My point in the end is that your perspective on life will color what you experience. That makes it a particularly impressive set of self fulfilling prophecies, keeping you stuck in a loop of not receiving what you wish if that’s what you expect. I don’t expect this little post to change minds, just to open up a possibility with it. Expect miracles, they will come – unless you stop calling them miracles. Then just appreciate everything in life and that will also continue.
It’s certainly helped me maintain a level of joy and happiness in spite the insanity that can be my life!

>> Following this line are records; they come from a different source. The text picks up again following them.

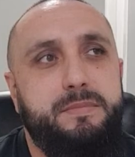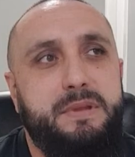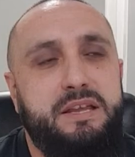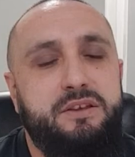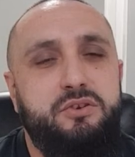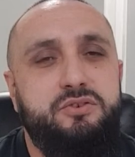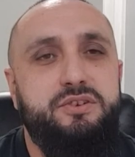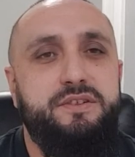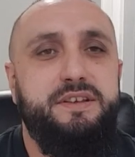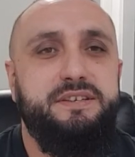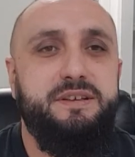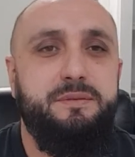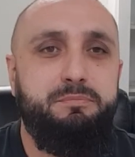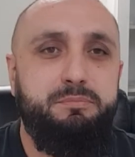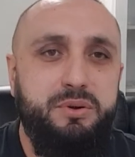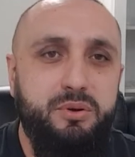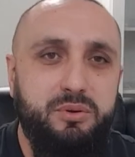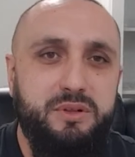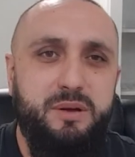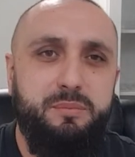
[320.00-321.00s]
Usually there's a
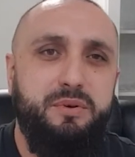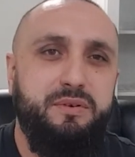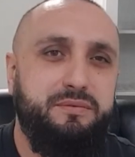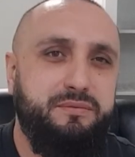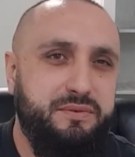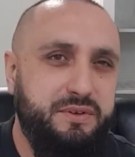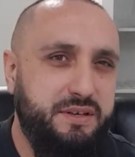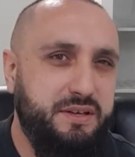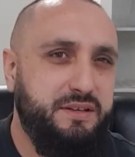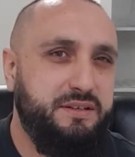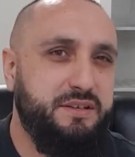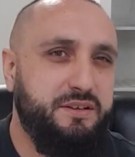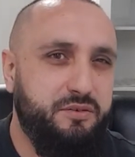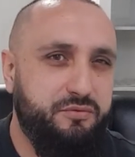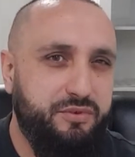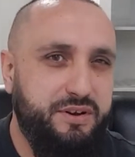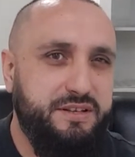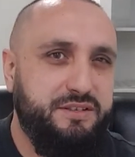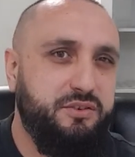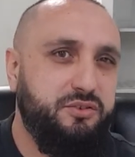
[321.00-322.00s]
buildup of years.
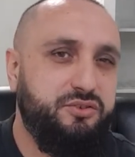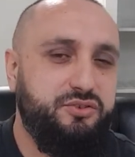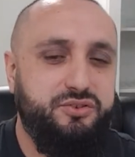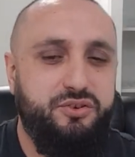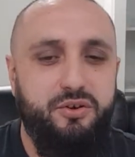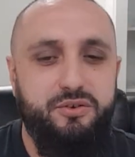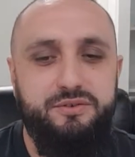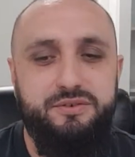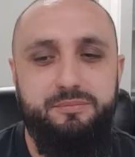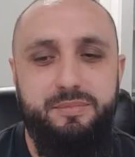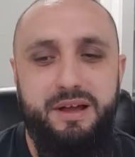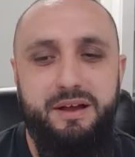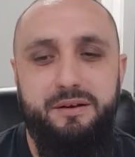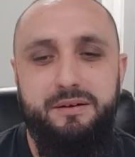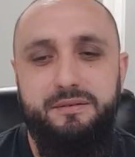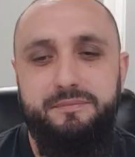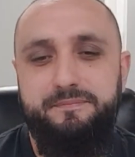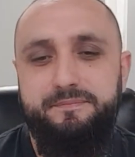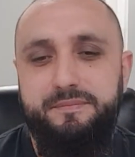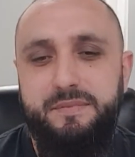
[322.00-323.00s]
Research shows
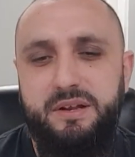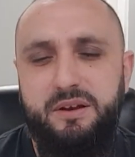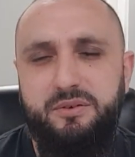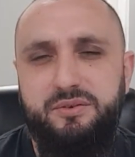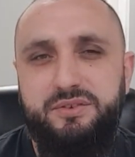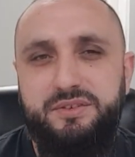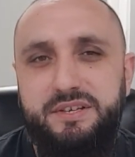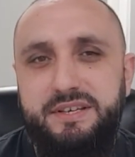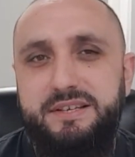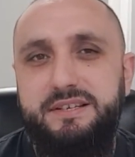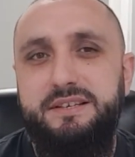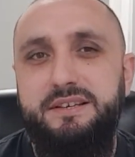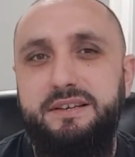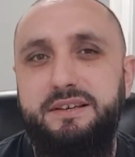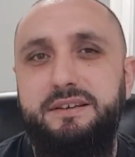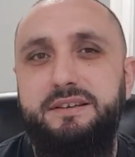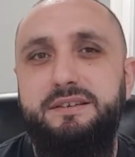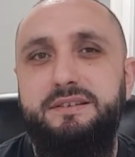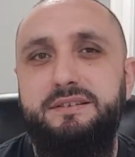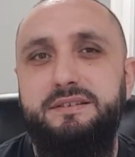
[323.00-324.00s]
about 6
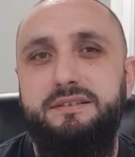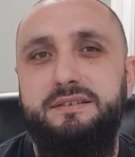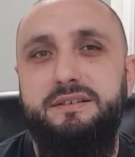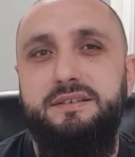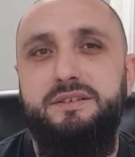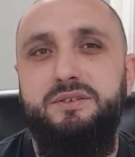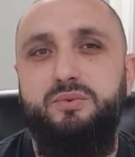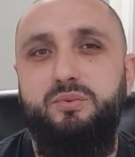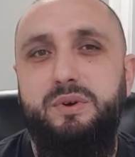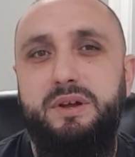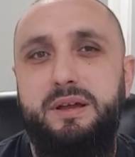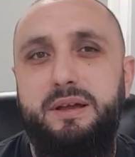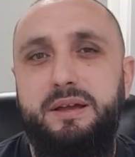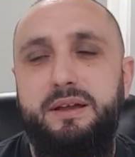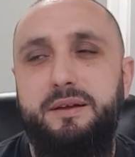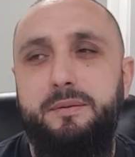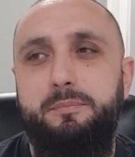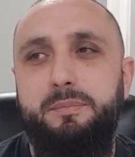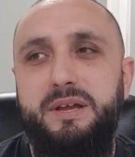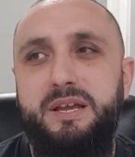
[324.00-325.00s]
years. This is
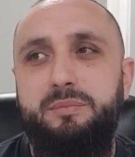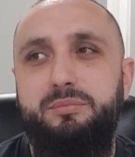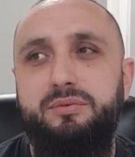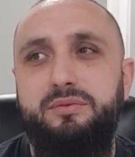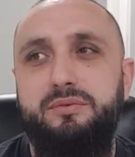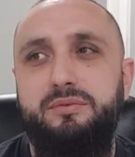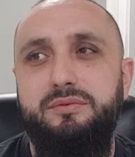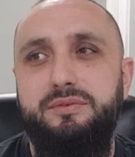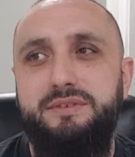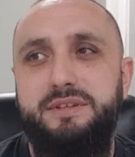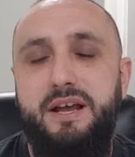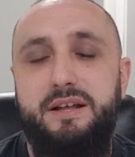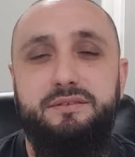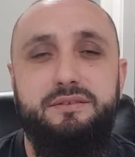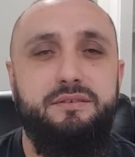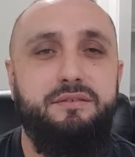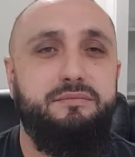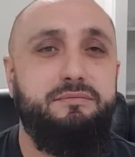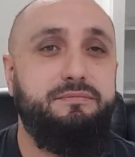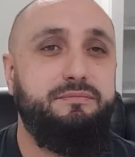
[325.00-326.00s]
where people start
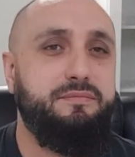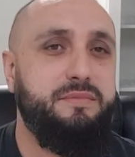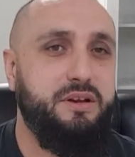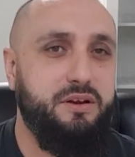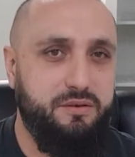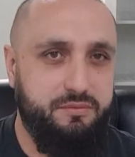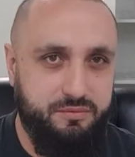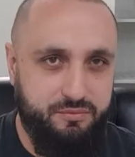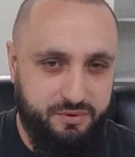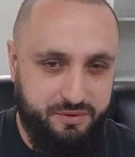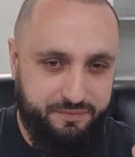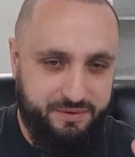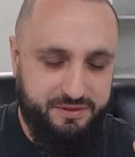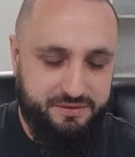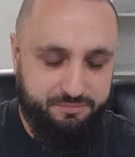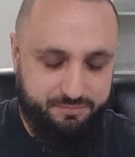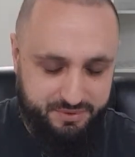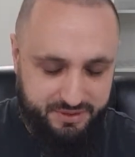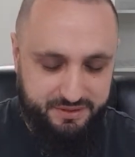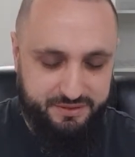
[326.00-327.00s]
to, if there's
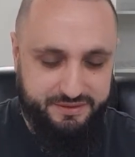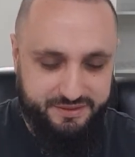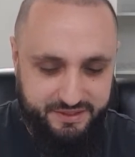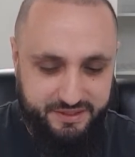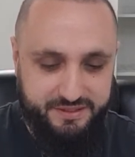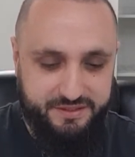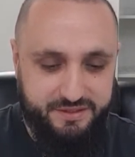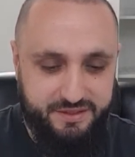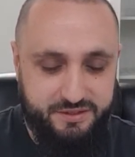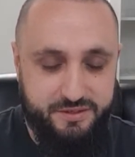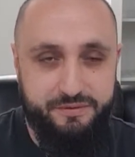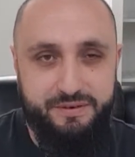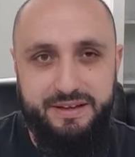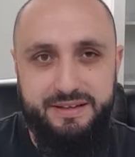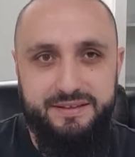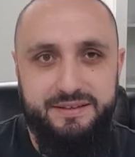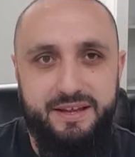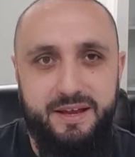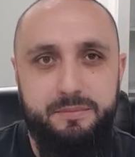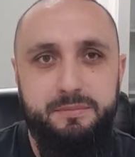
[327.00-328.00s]
been 6 years of
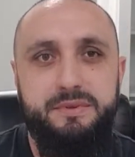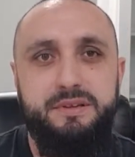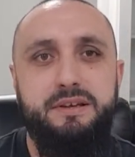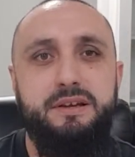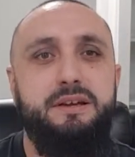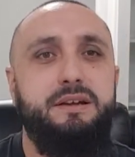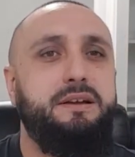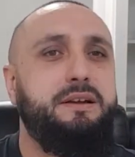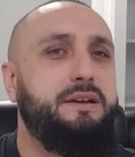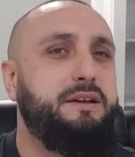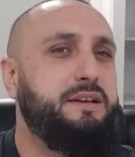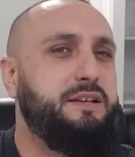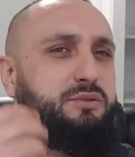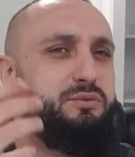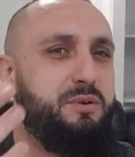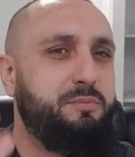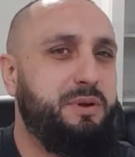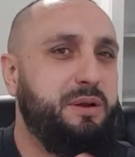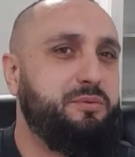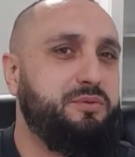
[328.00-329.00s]
contempt, this is
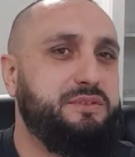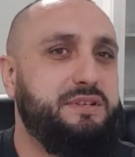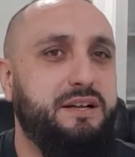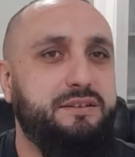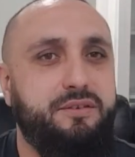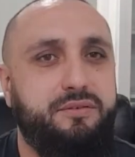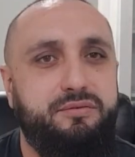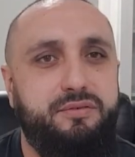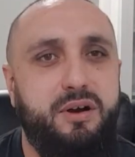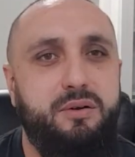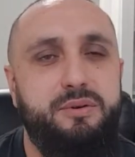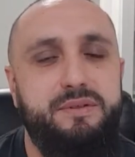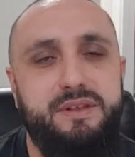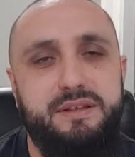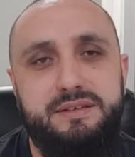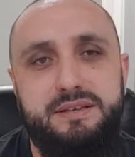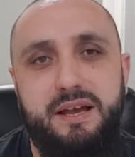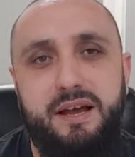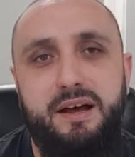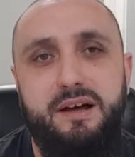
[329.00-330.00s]
where people start to throw in the
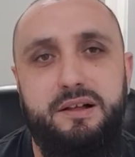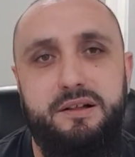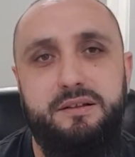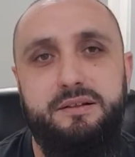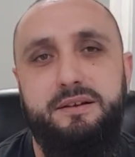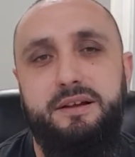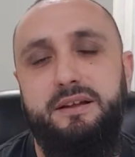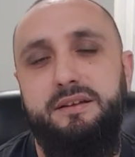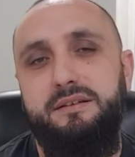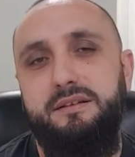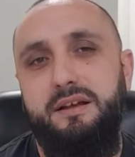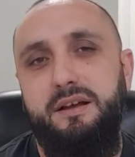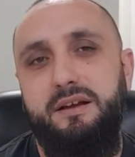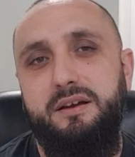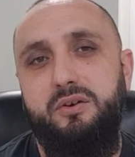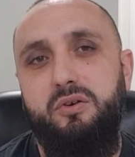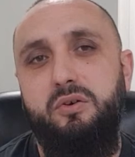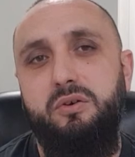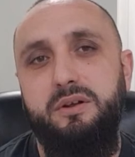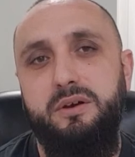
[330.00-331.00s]
towel and
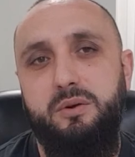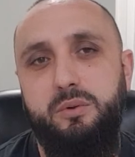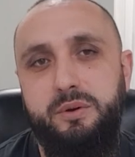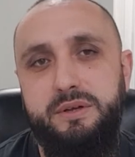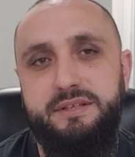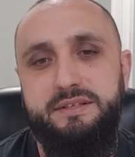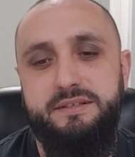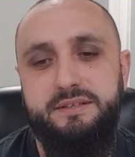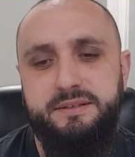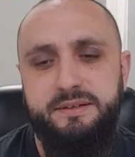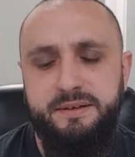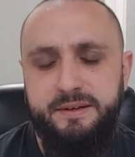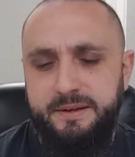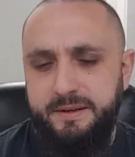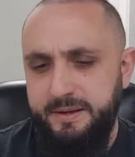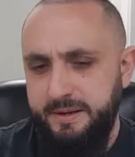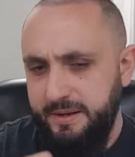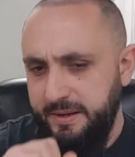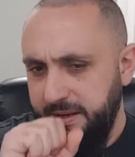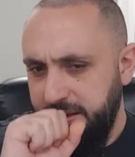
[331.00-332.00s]
call it quits,
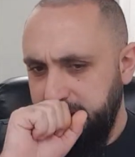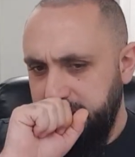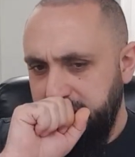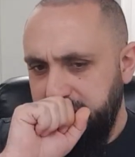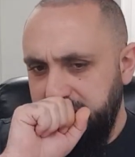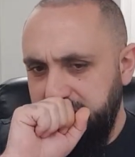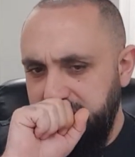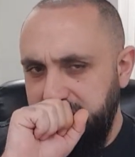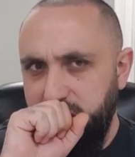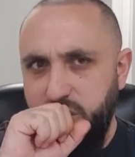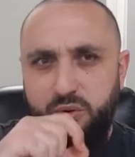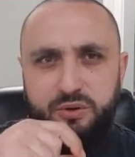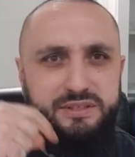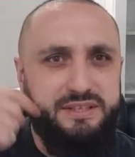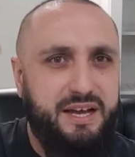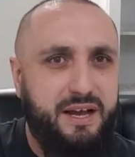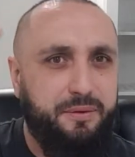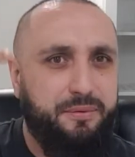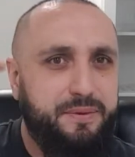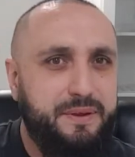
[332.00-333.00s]
or
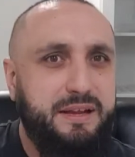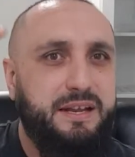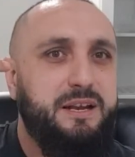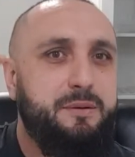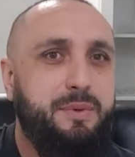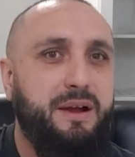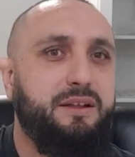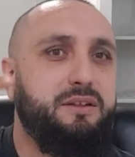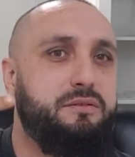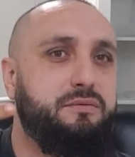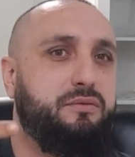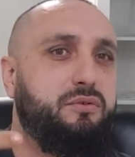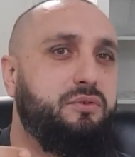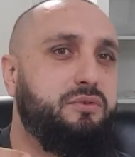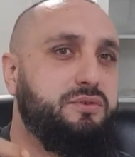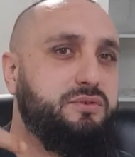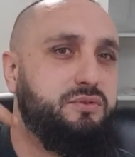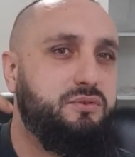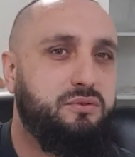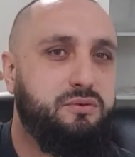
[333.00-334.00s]
start thinking about
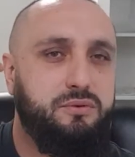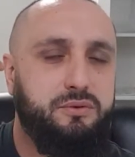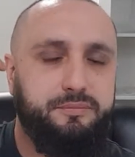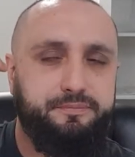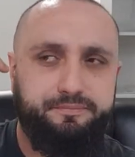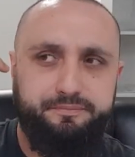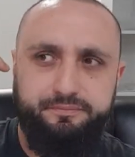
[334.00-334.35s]
divorce, or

June 3, 2008 at 4:28 pm #148526Aslyn
ParticipantThe problem is, you DO see miracles as something outside yourself, for otherwise you would not give them the meaning that you do – they would simply be yet another manifestation of the true variety and perhaps capricious nature of life itself. That you give them this focus suggests that they are important to your mind and, moreover, that you don’t see them as being something observed in the normal course of one’s life, natural in their own way as breathing, or learning to swim, or riding a bike. Why? Because those are not things you speak of with an intent to extol their virtues, yet by your reasoning, they are of the same cloth. So, to be honest, I don’t believe you. I think you’re attempting to rationalise something that, for you, isn’t rational.
June 3, 2008 at 4:40 pm #148528Jax
KeymasterI think you are completely misunderstanding what I’m saying, which doesn’t take much many times I’m sure. Clarity isn’t easy to come by. I use examples of what people could say are miracles. I just take it as another situation that arises to experience and learn from. Every moment in life has meaning, not just these big events. It has meaning because I give it meaning, not because something outside of me has decided this should mean something. There is no meaning to anything outside of what you give it. Those that know me in person know just how much I enjoy the simple moments in daily life and don’t make a big deal out of things that could be seen as huge moments. But I deal with them so often now, watching my wife’s brain get erased multiple times a day during the bad days, waiting to see when she’ll start breathing again, that I’ve learned to let go of a lot. You have to if you don’t want to be tugged around emotionally by fears. That’s why I say, from one perspective, there are many miracles in my life. But that’s now how I see it. I see it as it simply being what we’re creating, big and small. It just shows me the power of our ability to create, and the strength of our will to persevere and live life.
I only gave them this much focus because I read this and realized I don’t speak of miracles, but others do. It might be an interesting thing to discuss and see what people think. Otherwise I don’t give them a second thought, or even a first thought.